Andrew Rogers was born in Sussex County, New Jersey, on 1st July, 1828. He worked as a clerk in a hotel and as a school teacher before studying law.

Rogers was admitted to the bar in 1852 and worked as a lawyer in La Fayette and Newton, in New Jersey. A member of the Democratic Party, he was elected to the 38th Congress and took his seat on 4th March, 1863.

In 1865 Rogers was chosen as the only Democratic Party member of the House of Representatives Committee that looked into the assassination of President Abraham Lincoln. Only the chairman, George Boutwell was allowed to look at all the relevant papers and afterwards Rogers accused him of being involved in an attempt to cover-up the role of Edwin M. Stanton in the handling of the case.

Rogers failed to be elected to the 40th Congress and returned to his work as a lawyer. In 1867 he moved to New York City to become counsel for the city in important litigation.

In 1892 Rogers became police commissioner of the city of Denver.
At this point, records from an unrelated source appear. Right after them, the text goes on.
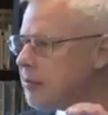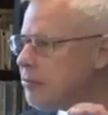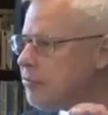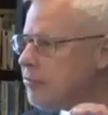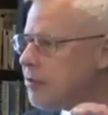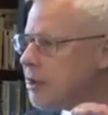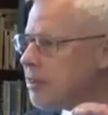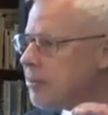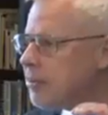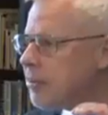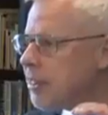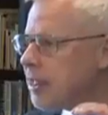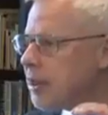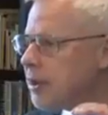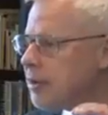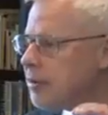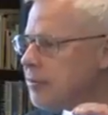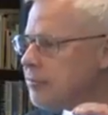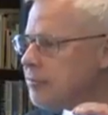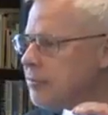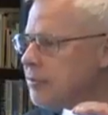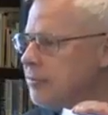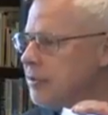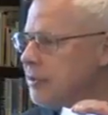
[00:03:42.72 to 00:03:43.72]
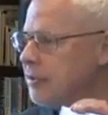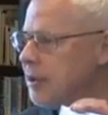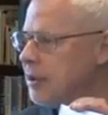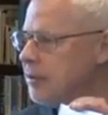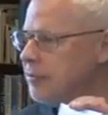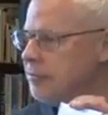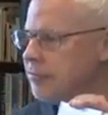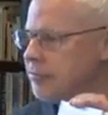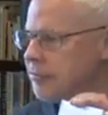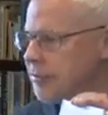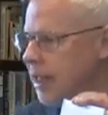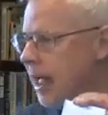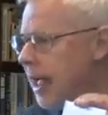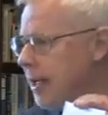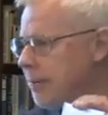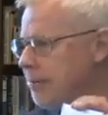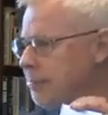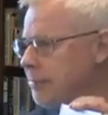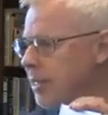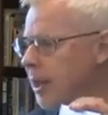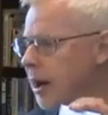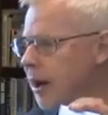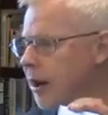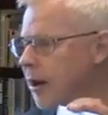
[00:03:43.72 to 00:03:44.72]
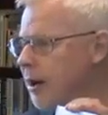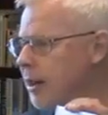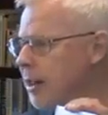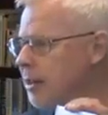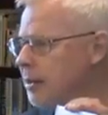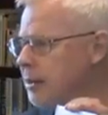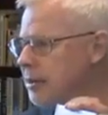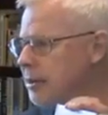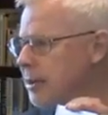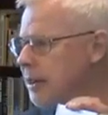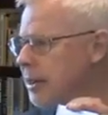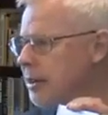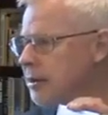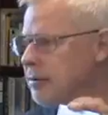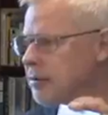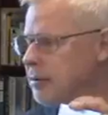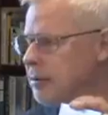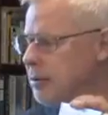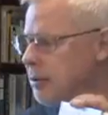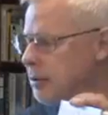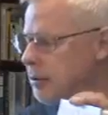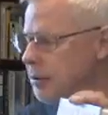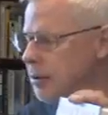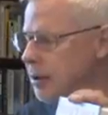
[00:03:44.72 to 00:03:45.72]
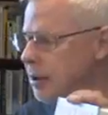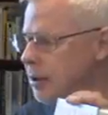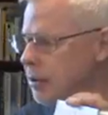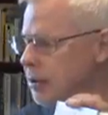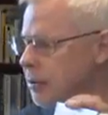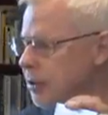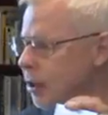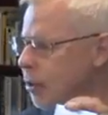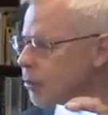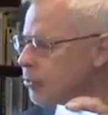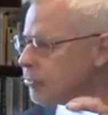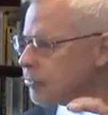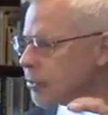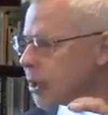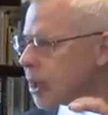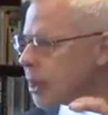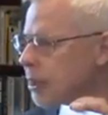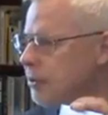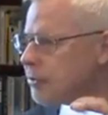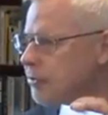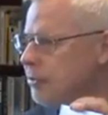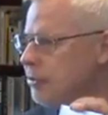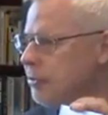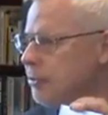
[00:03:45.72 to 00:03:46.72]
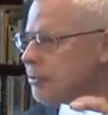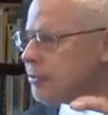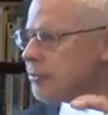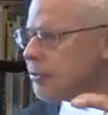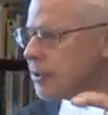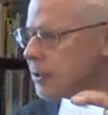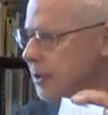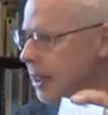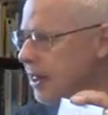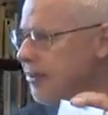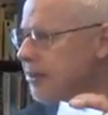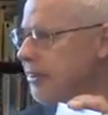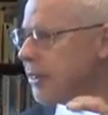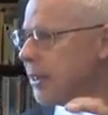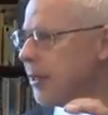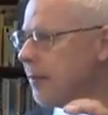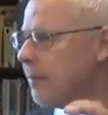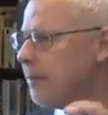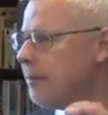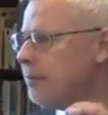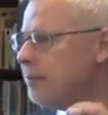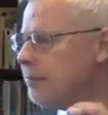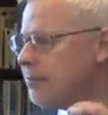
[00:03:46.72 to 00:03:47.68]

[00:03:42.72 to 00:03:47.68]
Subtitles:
interesting things is it doesn't stop there. It goes on to nothing.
Andrew Rogers died in New York City on 22nd May, 1900.

Primary Sources

(1) Andrew J. Rogers, House of Representatives Report into the Assassination of President Abraham Lincoln (1865)
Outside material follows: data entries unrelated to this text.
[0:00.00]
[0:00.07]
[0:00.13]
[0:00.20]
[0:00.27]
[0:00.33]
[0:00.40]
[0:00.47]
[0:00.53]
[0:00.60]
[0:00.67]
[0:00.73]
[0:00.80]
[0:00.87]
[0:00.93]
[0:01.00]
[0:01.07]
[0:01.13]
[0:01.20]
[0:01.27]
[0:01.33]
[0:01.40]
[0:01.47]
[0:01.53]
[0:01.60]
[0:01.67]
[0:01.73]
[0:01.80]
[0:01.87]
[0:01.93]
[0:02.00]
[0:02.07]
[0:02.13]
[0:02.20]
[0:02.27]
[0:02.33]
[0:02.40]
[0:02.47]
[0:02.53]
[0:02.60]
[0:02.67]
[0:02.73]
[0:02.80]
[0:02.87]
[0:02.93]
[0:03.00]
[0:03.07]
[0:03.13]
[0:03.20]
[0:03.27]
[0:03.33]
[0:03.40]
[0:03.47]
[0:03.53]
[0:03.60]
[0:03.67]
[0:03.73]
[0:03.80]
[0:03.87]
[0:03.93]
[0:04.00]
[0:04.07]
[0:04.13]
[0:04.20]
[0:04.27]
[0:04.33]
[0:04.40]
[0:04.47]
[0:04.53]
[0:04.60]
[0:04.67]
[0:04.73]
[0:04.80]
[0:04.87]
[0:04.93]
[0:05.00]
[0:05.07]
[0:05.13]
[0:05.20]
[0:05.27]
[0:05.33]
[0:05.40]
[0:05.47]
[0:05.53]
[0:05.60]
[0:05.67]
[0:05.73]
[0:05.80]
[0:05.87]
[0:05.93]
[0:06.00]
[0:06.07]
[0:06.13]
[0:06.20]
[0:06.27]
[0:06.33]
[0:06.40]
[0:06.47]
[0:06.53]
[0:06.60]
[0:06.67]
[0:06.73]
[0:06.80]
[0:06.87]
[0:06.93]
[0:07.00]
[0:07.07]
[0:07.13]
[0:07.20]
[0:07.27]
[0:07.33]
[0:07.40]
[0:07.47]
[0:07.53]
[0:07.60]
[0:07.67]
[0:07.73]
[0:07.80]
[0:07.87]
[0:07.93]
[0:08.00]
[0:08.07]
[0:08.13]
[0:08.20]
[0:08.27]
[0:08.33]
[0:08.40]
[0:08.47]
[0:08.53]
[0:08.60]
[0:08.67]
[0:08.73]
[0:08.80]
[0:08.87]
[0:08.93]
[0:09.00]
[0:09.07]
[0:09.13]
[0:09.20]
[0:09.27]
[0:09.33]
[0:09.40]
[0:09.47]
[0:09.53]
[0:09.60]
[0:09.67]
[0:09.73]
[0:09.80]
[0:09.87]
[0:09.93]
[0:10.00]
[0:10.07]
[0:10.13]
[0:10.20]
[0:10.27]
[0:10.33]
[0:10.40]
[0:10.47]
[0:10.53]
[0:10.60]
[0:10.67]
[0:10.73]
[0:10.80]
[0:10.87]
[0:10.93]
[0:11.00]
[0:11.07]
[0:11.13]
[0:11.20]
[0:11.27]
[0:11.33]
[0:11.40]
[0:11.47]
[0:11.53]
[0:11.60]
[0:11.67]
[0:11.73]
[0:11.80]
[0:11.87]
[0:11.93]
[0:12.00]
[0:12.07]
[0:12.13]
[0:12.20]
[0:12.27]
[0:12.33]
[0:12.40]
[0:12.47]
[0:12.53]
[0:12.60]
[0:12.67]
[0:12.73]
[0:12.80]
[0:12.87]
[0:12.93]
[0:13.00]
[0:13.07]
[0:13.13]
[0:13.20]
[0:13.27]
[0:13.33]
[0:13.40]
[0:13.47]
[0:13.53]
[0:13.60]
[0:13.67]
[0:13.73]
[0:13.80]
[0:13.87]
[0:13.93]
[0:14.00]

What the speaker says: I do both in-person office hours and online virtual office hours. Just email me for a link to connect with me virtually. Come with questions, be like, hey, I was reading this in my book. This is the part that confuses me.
For some reason or reasons not fully stated, the majority of the committee determined to throw in my way every possible impediment. The papers were put away from me, locked in boxes, hidden; and when I asked to see them, I was told that I could not. It was said the interests of the Government required that none should see these papers save and only Mr. Boutwell who was preparing the majority report. Secrecy has surrounded and shrouded, not to say protected every step of these examinations, and even in the committee-room I seemed to be acting with a sort of secret council of inquisition, itself directed by an absent vice-inquisitor, and grand inquisitor too.

(2) Andrew J. Rogers, the only Democratic Party member of the House of Representatives Committee that looked into the assassination of President Abraham Lincoln, issued his own minority report (1865)
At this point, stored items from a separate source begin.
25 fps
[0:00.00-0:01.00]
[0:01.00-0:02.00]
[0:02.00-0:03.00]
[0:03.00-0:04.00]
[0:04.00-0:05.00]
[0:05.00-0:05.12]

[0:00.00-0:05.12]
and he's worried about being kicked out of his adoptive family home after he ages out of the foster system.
I do not say that Judge Holt did himself originate the charges or organize the plot of the perjurers, because I do not know that he did; I merely say that a plot based on the assassination was formed against Davis, Clay, and others, and that the plotters did, and even yet, operate through the Bureau of Military Justice, and that the argument forwarded by Mr. Holt to the Committee of the Judiciary looked to me like a shield extended over the plotters may be, with a desire to save certain officers of the government from the charge of having been betrayed into the blunders of an excitement, which it was their province to allay or control, not to increase. I believe this was done to hide the disgraceful fact that the assassination of Mr. Lincoln was seized upon as a pretext to hatch charges against a number of historical personages, to blacken their private character, and afford excuse for their trial.